Levin LA. Topical diagnosis of chiasmal and retrochiasmal disorders. In: Miller NR, Newman NJ, Biousse V, Kerrison JB, eds. Walsh and Hoyt’s Clinical Neuro-Ophthalmology. Vol 1. 6th ed. Philadelphia: Lippincott Williams & Wilkins; 2005:539–554.
Etiologies of posterior circulation ischemia
The most frequent causes of vertebrobasilar TIAs and stroke are atheromatous occlusion, hypertensive vascular disease (lacunar infarction), microembolization (either from the vertebrobasilar system or from the heart), fluctuations in cardiac output, and arterial dissection. The following conditions have all been associated with symptoms and signs of vertebrobasilar ischemia: polycythemia, hypercoagulable states, anemia, vasospasm, and congenital aplasia or hypoplasia of a vertebral or posterior communicating artery. Mechanical factors such as cervical spondylosis and chiropractic manipulation of the cervical spine have also been implicated in vertebrobasilar occlusions resulting in severe neurologic deficits. A less common cause of vertebrobasilar dysfunction is a reversal of blood flow in the vertebral artery (subclavian steal); this reversal is caused by a proximal occlusion of the subclavian artery that produces an unusual alteration in the direction of flow in the ipsilateral vertebral artery. Lowered pressure in the distal segment of the subclavian artery can siphon, or “steal,” blood from the vertebral artery and produce fluctuating symptoms of vertebrobasilar artery insufficiency.
Investigation of posterior circulation ischemia
The evaluation for posterior circulation ischemia is similar to the medical workup for carotid system disease.

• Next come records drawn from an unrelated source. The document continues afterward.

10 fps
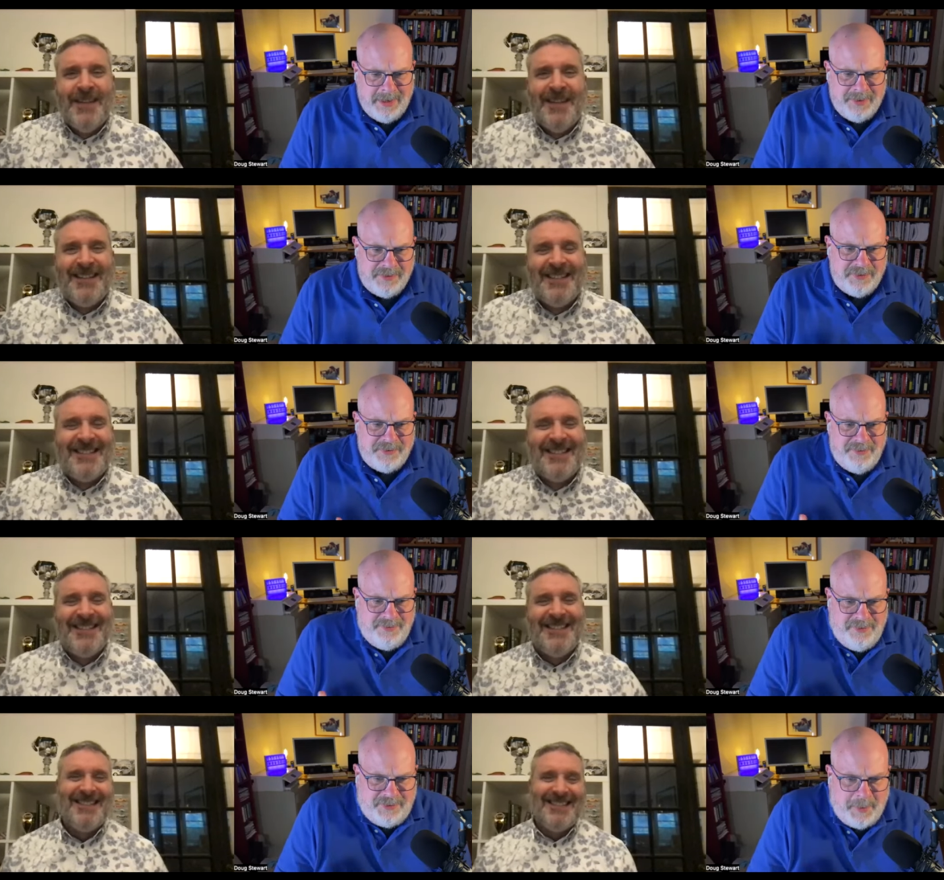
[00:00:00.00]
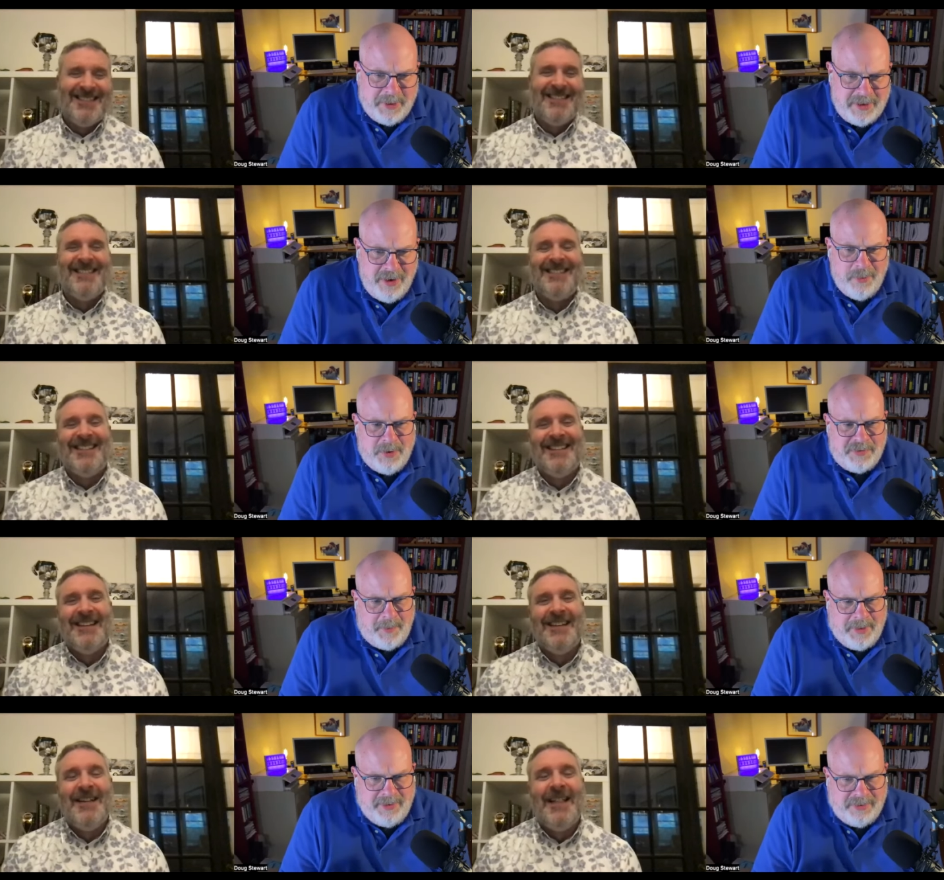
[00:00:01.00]
Speaker 1: it's it's something new. It's
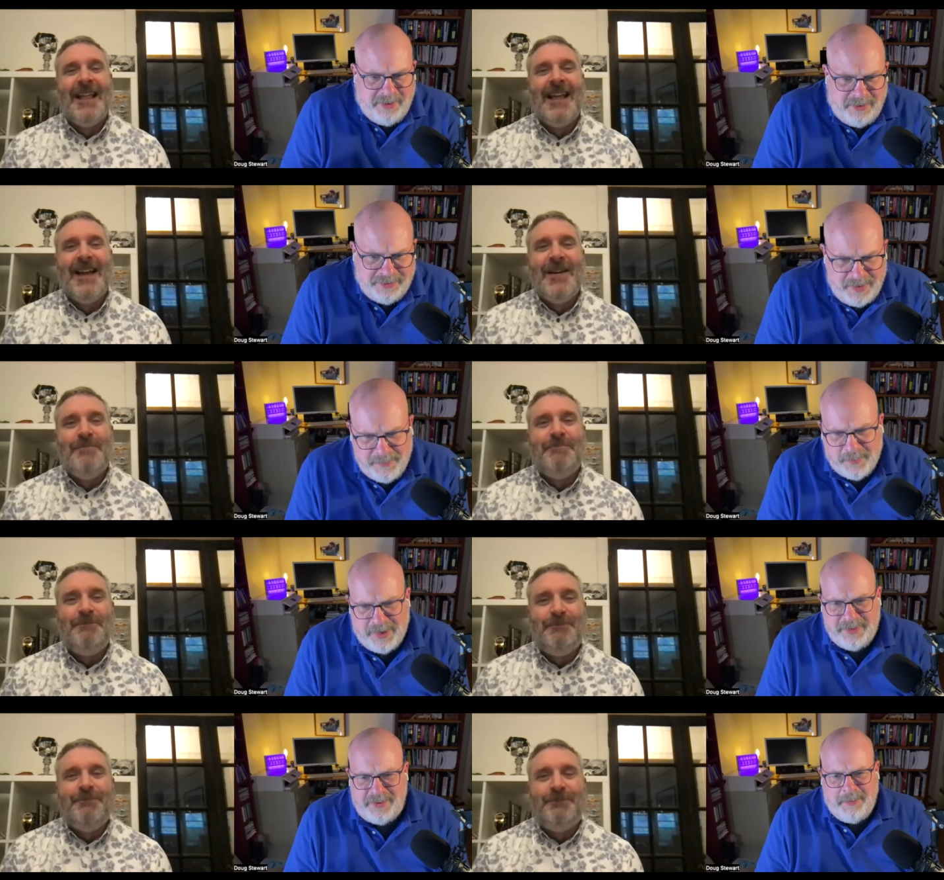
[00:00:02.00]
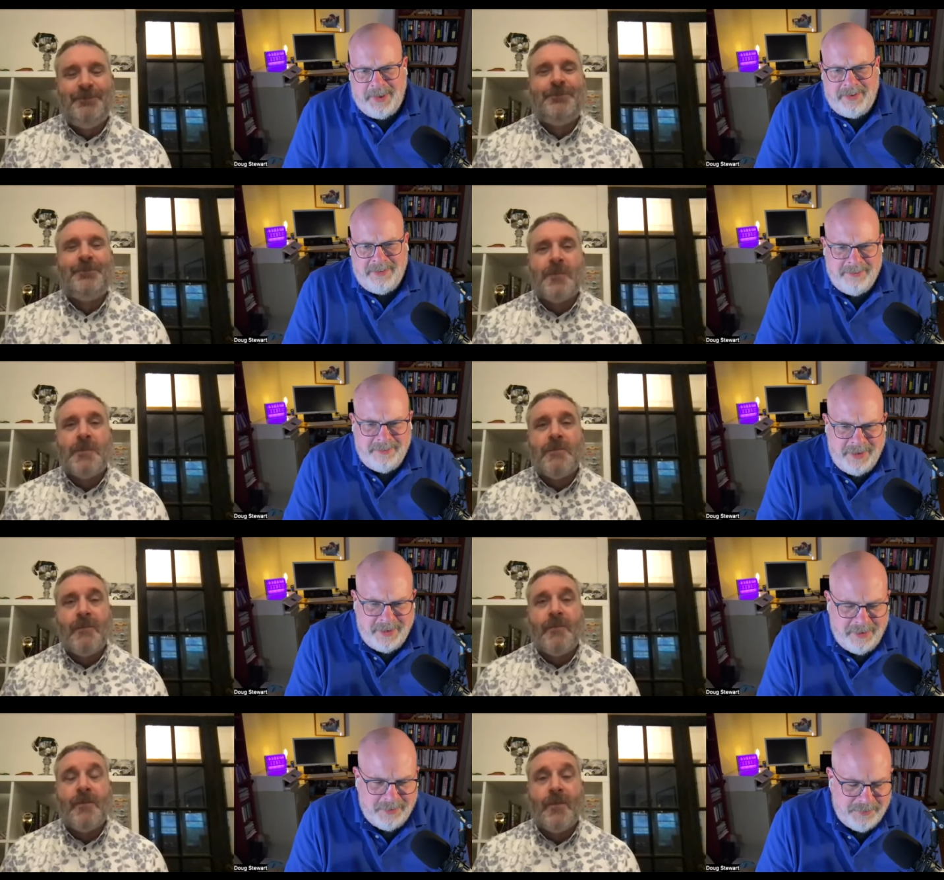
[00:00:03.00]
something that's a little different. It's something, you
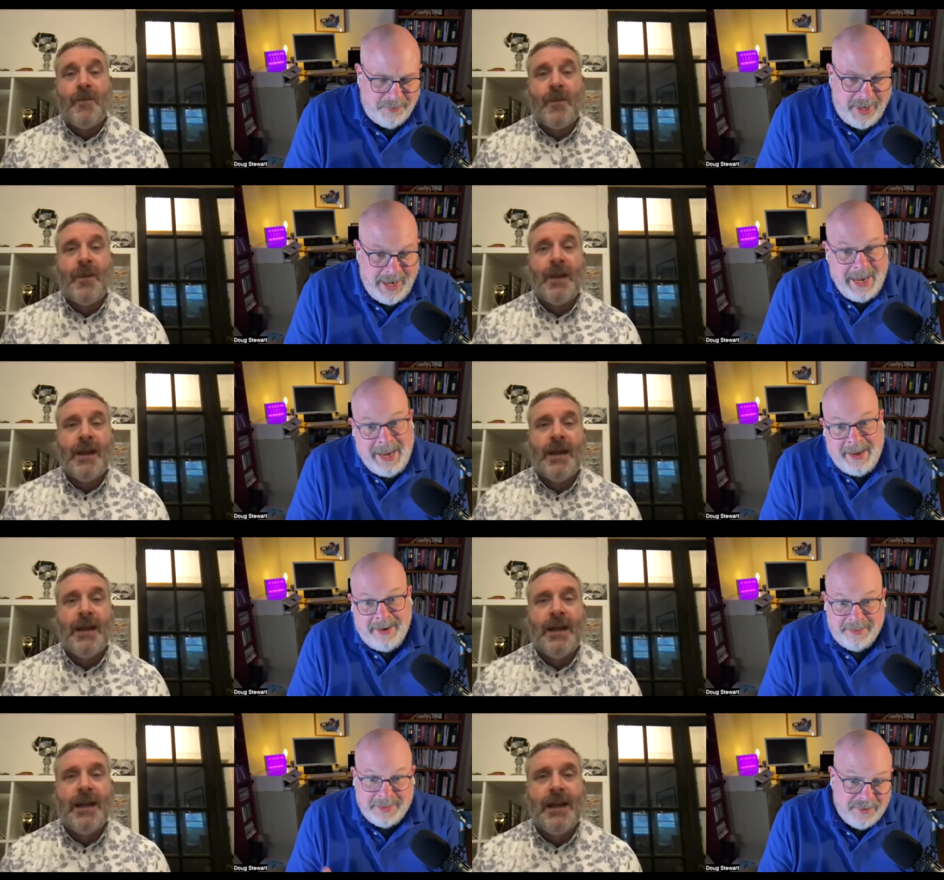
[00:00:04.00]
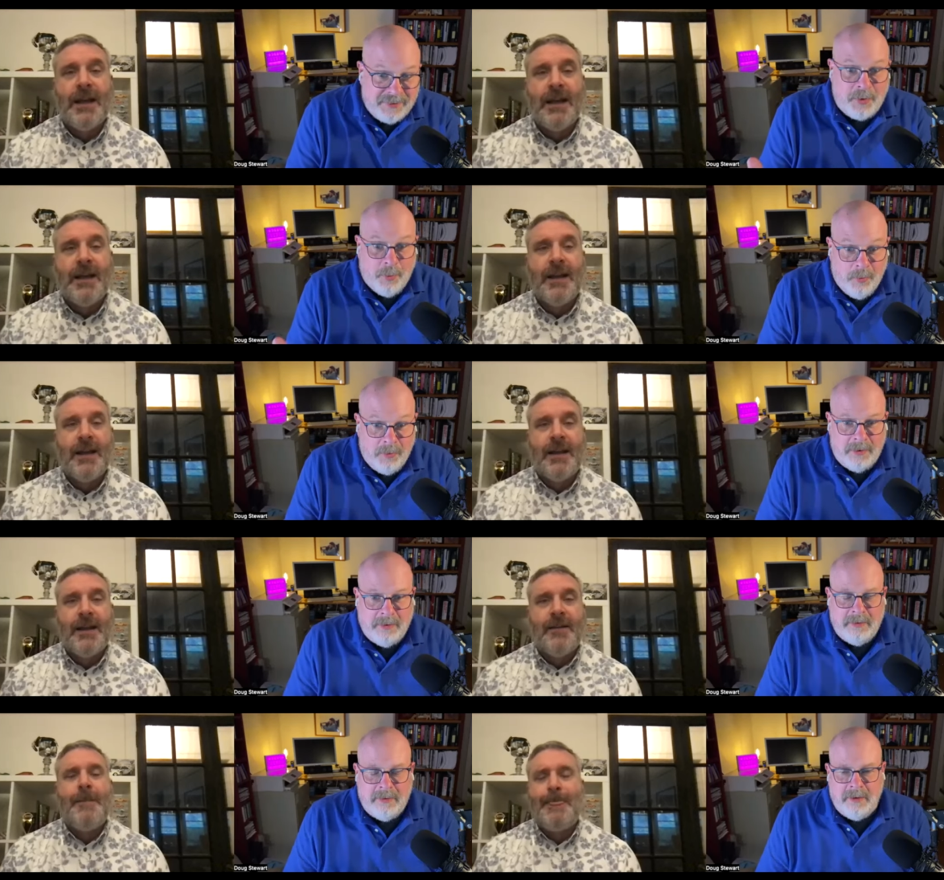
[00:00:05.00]
know, hey, that's
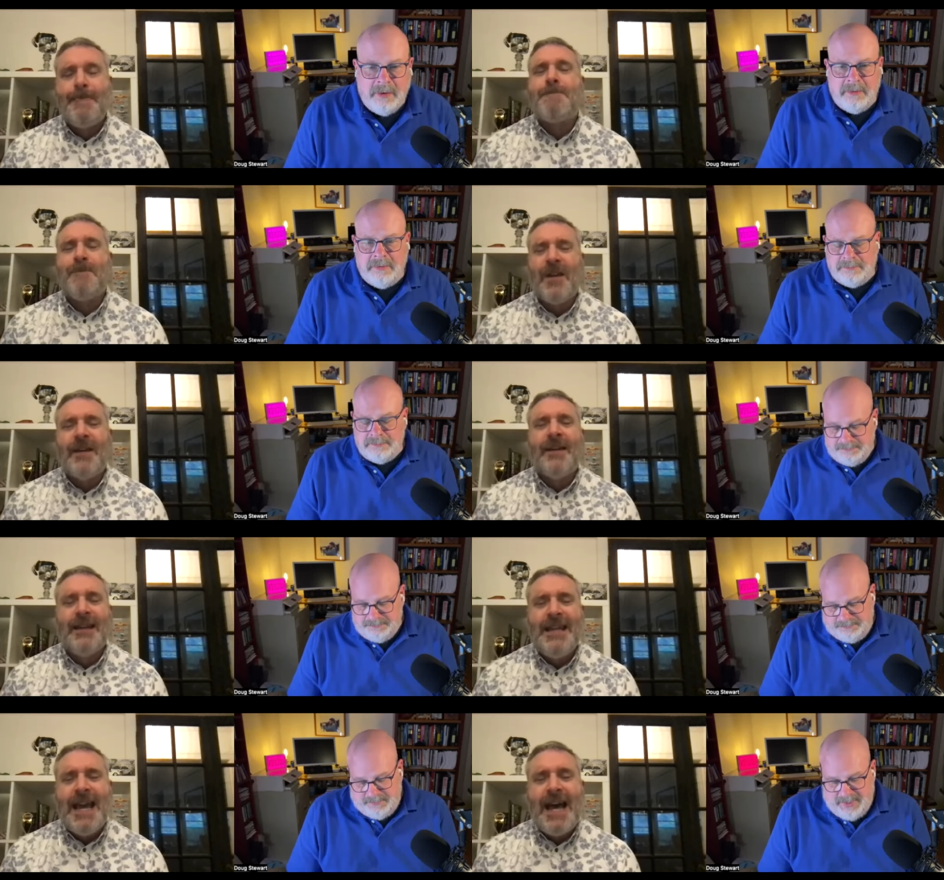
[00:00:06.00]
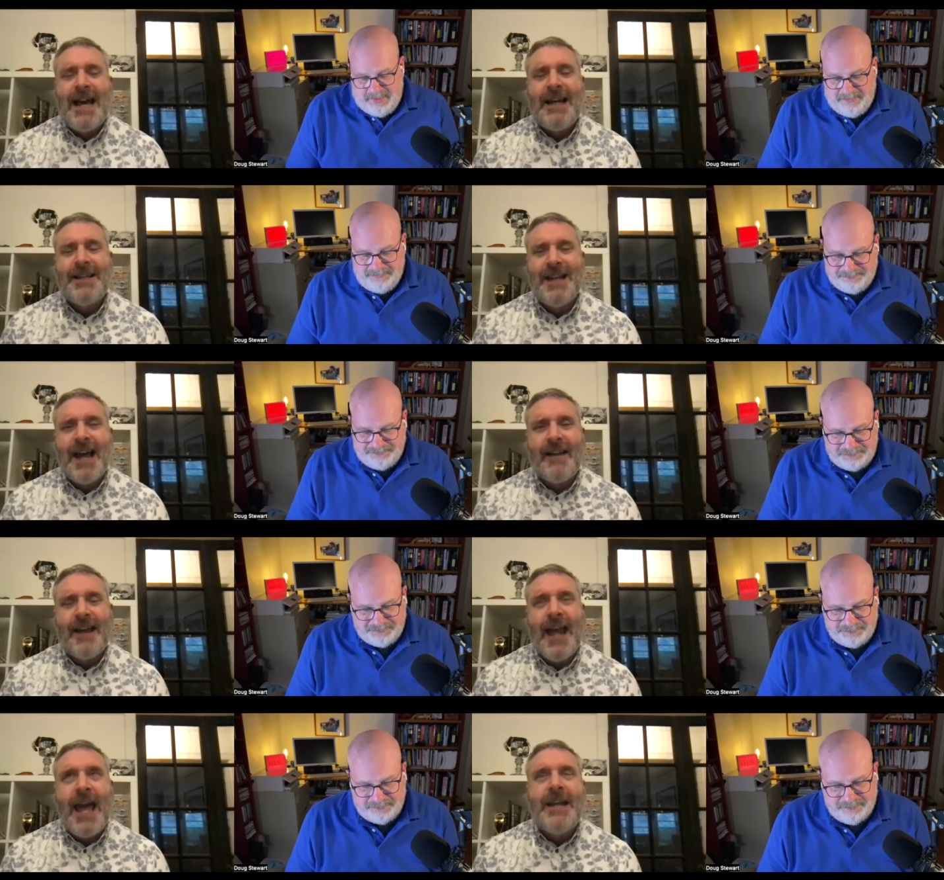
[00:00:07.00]
cool,
Speaker 2: you know? Yeah,
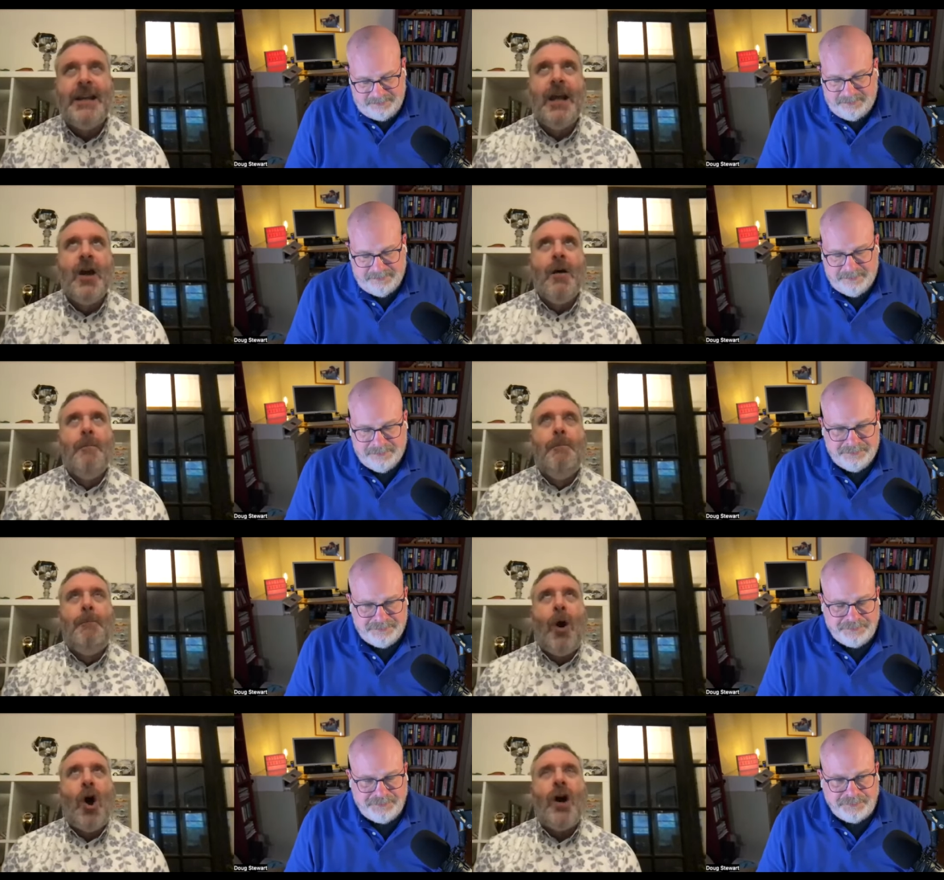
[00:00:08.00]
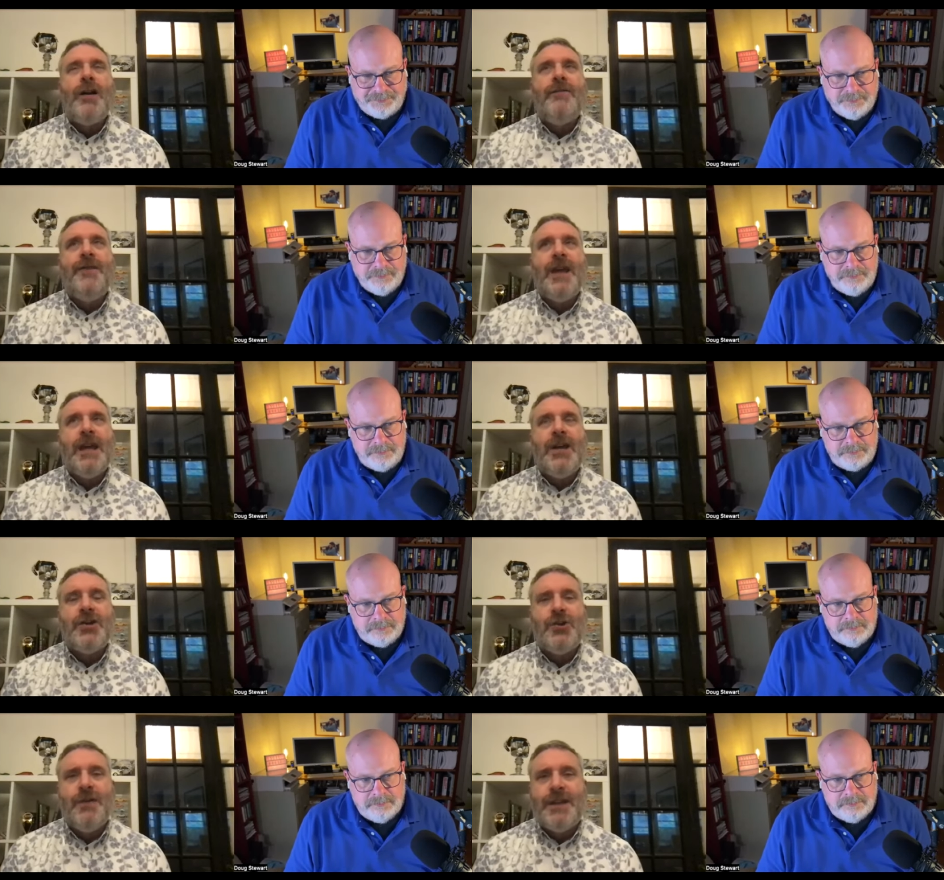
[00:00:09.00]
exactly. And part of the
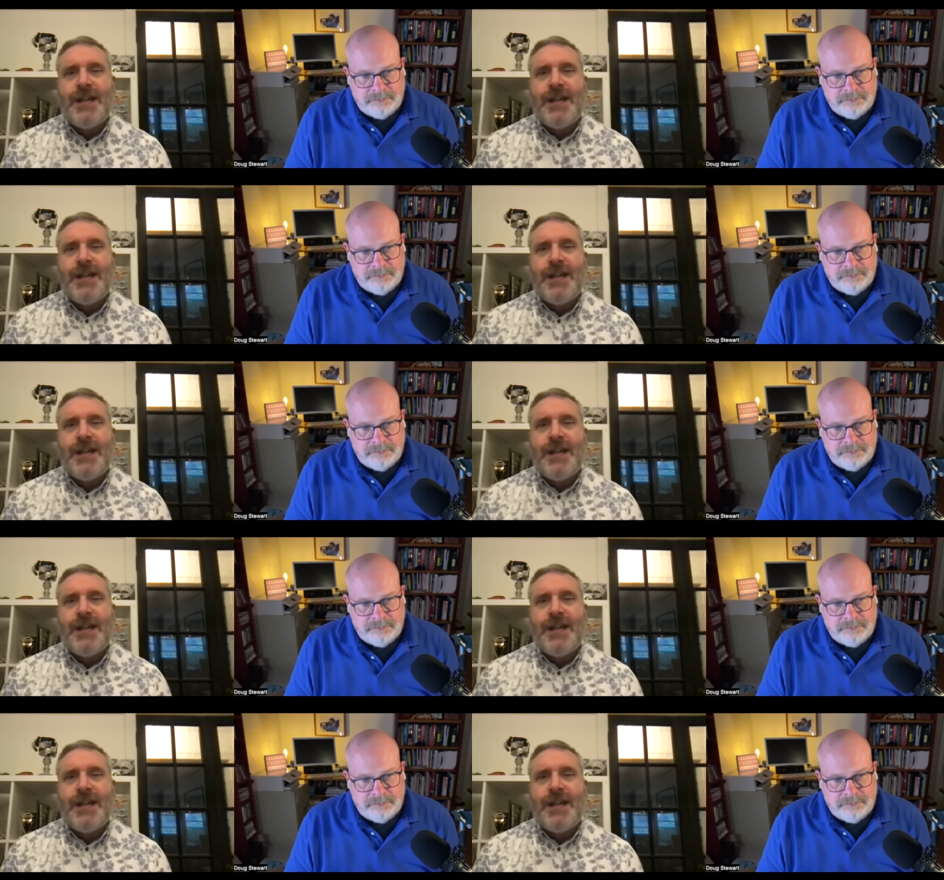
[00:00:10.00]
issue that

Neuroimaging is typically performed on all patients with homonymous visual field defects and other signs of brainstem or cerebellar dysfunction. Magnetic resonance angiography (MRA) and computed tomographic arteriography (CTA) are the best noninvasive methods for evaluating the posterior circulation. Carotid Doppler imaging is not sufficient for evaluating suspected posterior circulation symptoms. Sometimes conventional angiography is necessary to visualize the aortic arch, the configuration of the vertebrobasilar vessels, and the extent of filling from the anterior circulation through the circle of Willis.
The clinician is much less likely to find a treatable structural vascular abnormality with posterior circulation ischemia than with carotid system disease. The evaluation of these patients generally emphasizes a search for underlying cardiac or systemic disorders, including hypercholesterolemia, hypertension, diabetes mellitus, and postural hypotension. Cardiac evaluation should also include echocardiography.
Markus HS, van der Worp HB, Rothwell PM. Posterior circulation ischaemic stroke and transient ischaemic attack: diagnosis, investigation, and secondary prevention. Lancet Neurol. 2013;12(10):989–998.
Treatment of vertebrobasilar ischemia
Most patients with vertebrobasilar TIAs are treated with statins and antiplatelet therapy or anticoagulants. Intravascular stent placement can be used in select patients with symptomatic vertebrobasilar stenosis who have failed maximal medical therapy.